Jefferson’s all being “created equal” bit aside, this configuration of society has a ton to do with how politics really work. Through civil war and constitutional amendments and court decisions and amendments, we have generally pushed fuller enfranchisement and power further and further down that pyramid. But equal representation is very much a process, rather than a fact on the grouund. And every time full empowerment gets pushed further down, there is a built in, powerful constituency for stopping right there and going no further: the most recently empowered.

If you are a member of the 5th level down, and recent progress has finally given you full political power, then you are a very large voting group, probably the largest. And although some people think that the 6th level down ought to receive full fairness, this would be a group at least as large as you, probably larger. You know you are more worthy than those below you, and you came up in a world where you held privileges over them, so you know that that is the way it was always meant to be.

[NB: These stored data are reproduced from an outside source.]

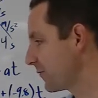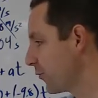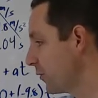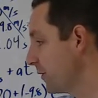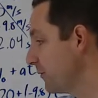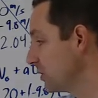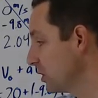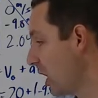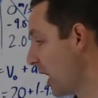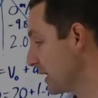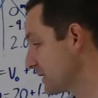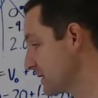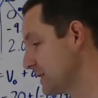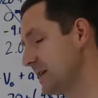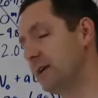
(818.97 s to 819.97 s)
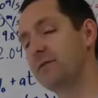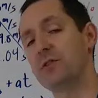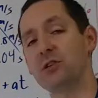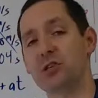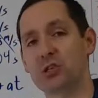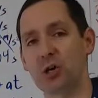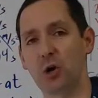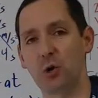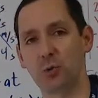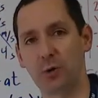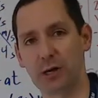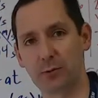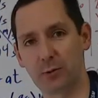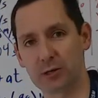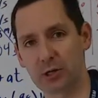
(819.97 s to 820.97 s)
for the velocity of the stone
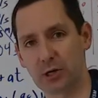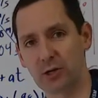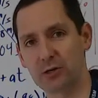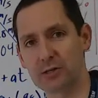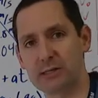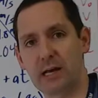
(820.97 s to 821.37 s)
when it returns.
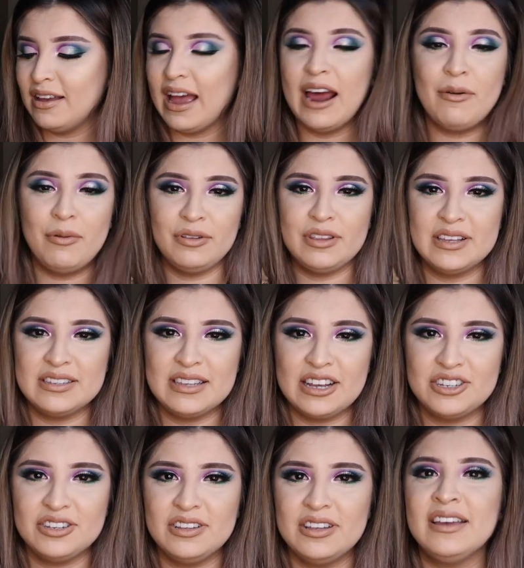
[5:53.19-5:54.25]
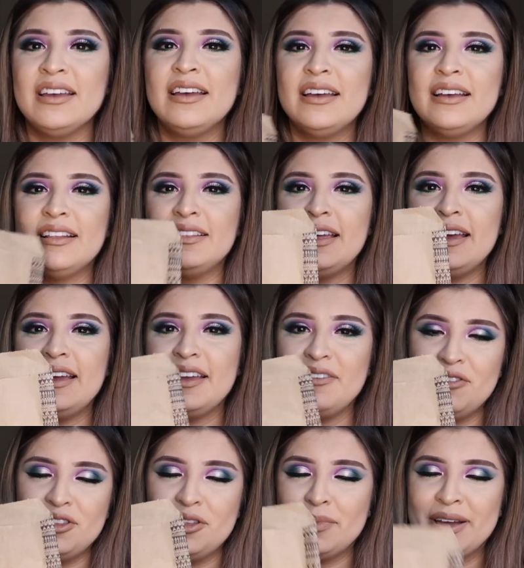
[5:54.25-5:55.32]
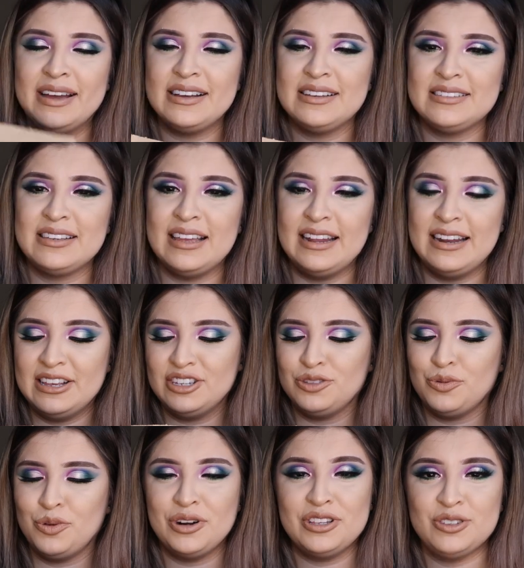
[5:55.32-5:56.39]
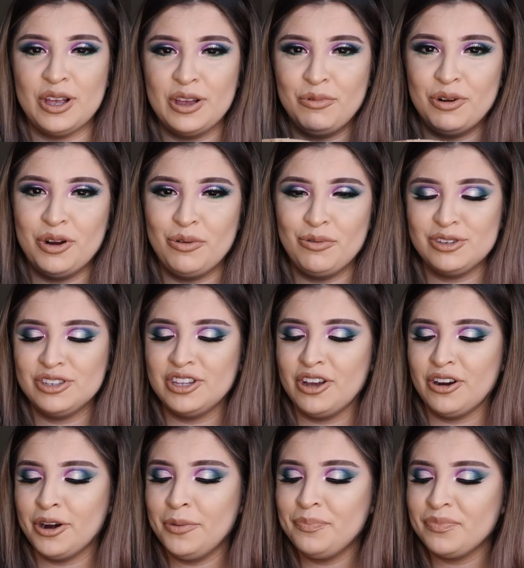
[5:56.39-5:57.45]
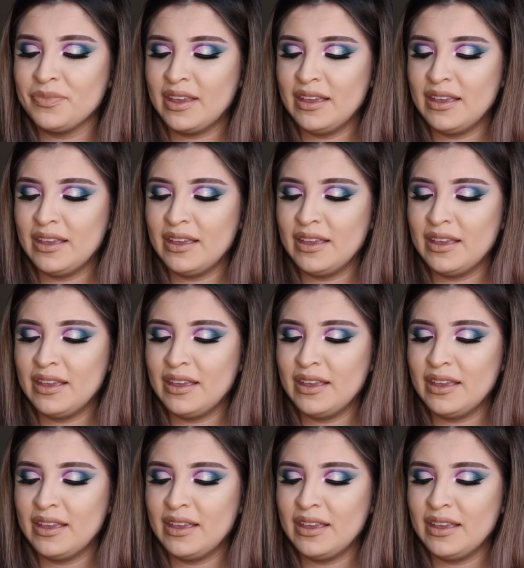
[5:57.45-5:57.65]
I wrote this actually. They give you the bags and I just wrote it so I wouldn't know which one they are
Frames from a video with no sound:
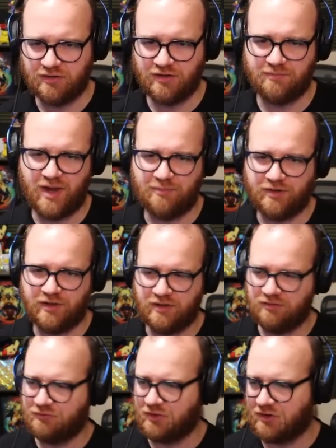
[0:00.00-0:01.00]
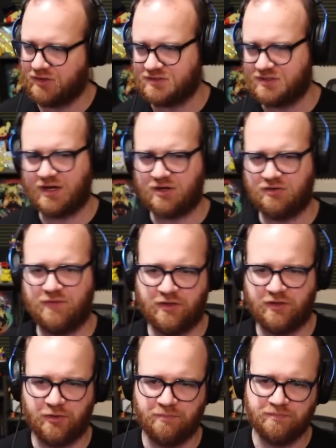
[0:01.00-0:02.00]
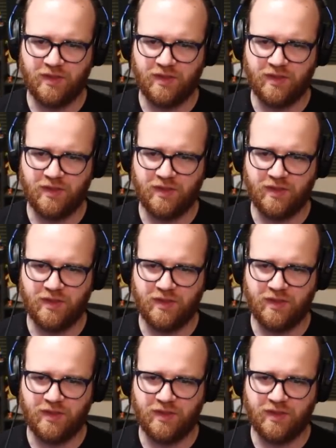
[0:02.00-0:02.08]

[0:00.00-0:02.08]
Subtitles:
Hobgoblin and Invalor is not good value.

Not only that, but you are encouraged to think that way by a surprising ally – the group at the top of the heap. They offer a trade that is in both your interests: You provide them with a whole ton of votes to buff their advantages, and in return they side with you against incursions from the group below you. (This is hardly new; it existed in the heyday of the British monarchy.)

So although it has always been a good thing when true political power (that is, unimpeded by poll taxes and burdensome paperwork and restrictive hours and literacy tests and gerrymandering and voter roll purges and so on) is pushed downward through the layers of our society, this, in and of itself, creates resistance to going further.

And that is particularly true when the most recent group to gain full power is told that the next group down is so large that its sheer size will swamp them, make them powerless forever more… which is what liberal pundits crowed about in the years before Trump’s election. The GOP and its white constituencies were supposedly doomed, due to demographics.

Thus, there is a problem for progressive theorists, but it is not particular to minority enfranchisement. Progress on voting rights always breeds its own resistance, and modern media probably strengthens that resistance, and economic retrenchment motivates every group to guard its historically “entitlements” more jealously.

I don’t think the Republican Party is responsible for the increasing partisanship, nor the party line loyalty that you see in the voting booth. Not directly.

For example the Republican Party doesn’t really represent its voters very well. You see lip service on issues like abortion, for example, while the party has historically pursued economic policies that benefit the richest cadre in the party. Open immigration for example could only result in lower wages for the poor whites voting Republican.

I think poorer and middle class voters support the party, in spite of the clear disdain that many in the leadership have for them. And they do so because they don’t have another option.

The reason we’re seeing increasing conflict and dysfunction goes back to policy and culture. As politics has shifted from economic to cultural issues, it’s become a zero sum battle, where the left is attempting to impose its cultural vision across the country, over the opposition of the right who see their own continued existence at risk. Given those stakes, things will only grow worse.

Well, until the existence of the right’s culture is at an end, at least :)

And of course this is literally not true.

Yeah it must suck for bigots to see other people get rights and not be subjected to a lifetime of servitude. Since it’s still just slightly taboo to be an open bigot, they use words like forced culture to hide the real problem.

Yup. Allowing gay people to get married has fuck all impact on the day to day lives of anyone… not gay. Not discriminating against minorities is not some costly thing, for even the largest bigot. They lose nothing except the ability to openly be bigots. While the discriminated person has a lot more at stake.